Под скрип дверцы шкафа, в который юркнула другая тетка, я села прямо на постели.

– Волшебный сон освежил мою драгоценную хозяйку, – протянул чародей, появляясь в дверях.

Он исполнил нечто вроде поклона, отведя в сторону руку со сковородкой. Осторожный какой мерзавец! Артефакт даже прихватил. От меня отбиваться или все же о тетках подозревает?

– Итак, – я забросила ногу на ногу, качнула носком парчовой туфли в разрезе халата, – чего ты хочешь?

– Сейчас? – Марек улыбнулся. – Только спать, я, знаешь ли, исхлопотался во благо процветания твоего заведения.

Он шагнул к кровати, но замер под моим тяжелым взглядом.

– Не находишь, – я скрестила на груди руки, рукава халата скользнули, обнажая локти, – что это удобнее делать в твоей комнате?

– Не удобнее, поверь. Детская кровать мне слишком коротка, для умывания приходится тащиться фахан знает куда. Брось, Адель, я смирный сосед, не брыкаюсь во сне и, кажется, не храплю.

– Адичка, – прошептала невидимая Гражина, – корпус-то расслабь, заметно, что ты для броска приготовилась…

Дверца шкафа бесшумно приоткрылась, Рузя медленно покачивалась в приседе. Драгоценные мои опытные тетушки. Да, скоро будем драться.

– Смирись, Моравянка. – Марек положил сковороду на кресло. – Петрик запер на ключ дверь покоев снаружи, получил приказ открыть нас утром…

Он приблизился, сел на краешек кровати (я с нее немедленно вскочила), наклонился, стягивая сапоги. Осторожный? Да нет, обыкновенный болван.

– Завтра, милая, все завтра… Я так устал…

Сковорода опустилась на чернявую макушку со звонким бумом, Марек упал на постель.

– Отдохни, песья дрянь! – сказала я бесчувственному телу и, отложив оружие, развязала свой кушак. – Рузечка, давайте все пояса, какие найдутся. Гражиночка, посмотрите, что делает Петрик, он мне потом понадобится.

– Адичка, – маленькая тетка выбралась из шкафа, затопала в гардеробную, вынесла ворох одежды, – боюсь, хлопец испугается и не сможет нам ключ поднести.

– Так мне ему показаться надо? – переспросила успевшая вернуться тетка большая.

– Нет, нет, – мы с Рузей в четыре руки привязывали чародея к столбикам кровати, как безумные алхимики лягушку для опытов. – Ключ у этого. Вы же сами говорили, он сам по лестнице поднимался.

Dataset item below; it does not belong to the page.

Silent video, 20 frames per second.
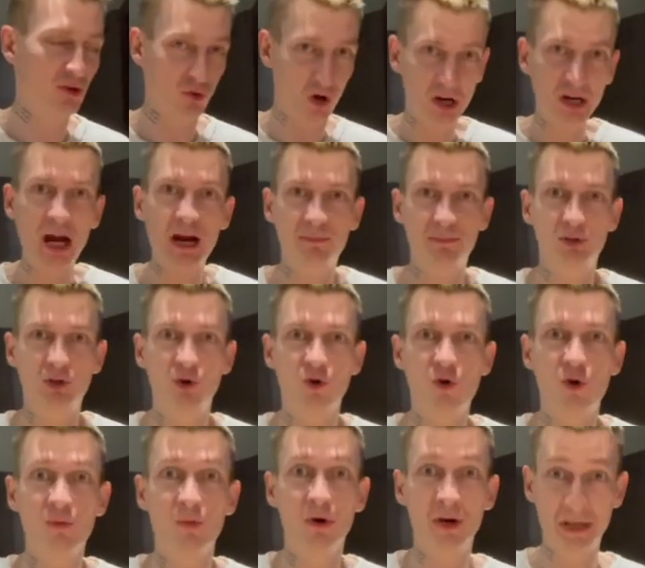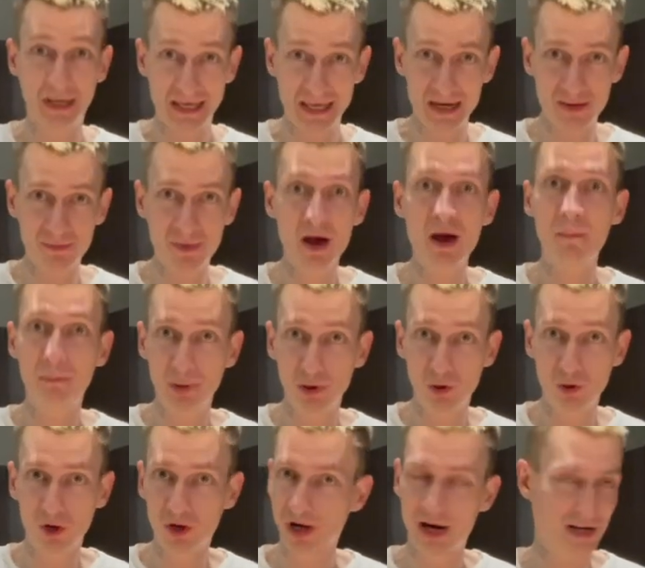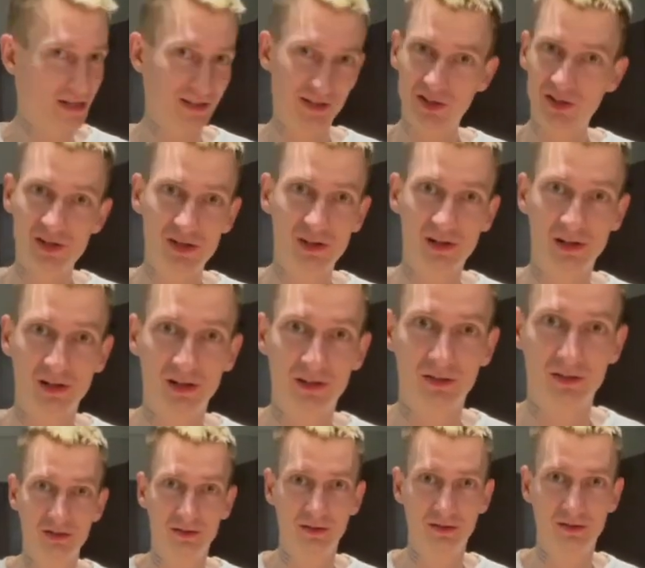Ну а как по-другому? Хим плохо не делает.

Полы халата взметнулись демонскими крыльями, когда я запрыгнула на постель.

– Петрик мне для другого нужен. Он где?

– На кухне. – Тетка внимательно смотрела, как я обшариваю ладонями мужское тело в поисках ключа. – Ты осторожней елозь, Адичка. Чешуйка из детской пропала, вдруг чародей ее на себе прячет.

Чешуйки я не нашла, а ключ обнаружился в крошечном поясном кармашке штанов.

– Про золотинку мы Марека потом спросим, сначала нужно браслет на него надеть. Вы, тетечки, пока здесь за всем присмотрите. И поосторожнее: пана Килера, наверное, придется в спальню допустить.

Проверив еще раз тугие узлы, убедившись, что чародей пока без сознания, и засунув ему в рот первую попавшуюся тряпицу, чтоб не стал орать, я вышла из покоев.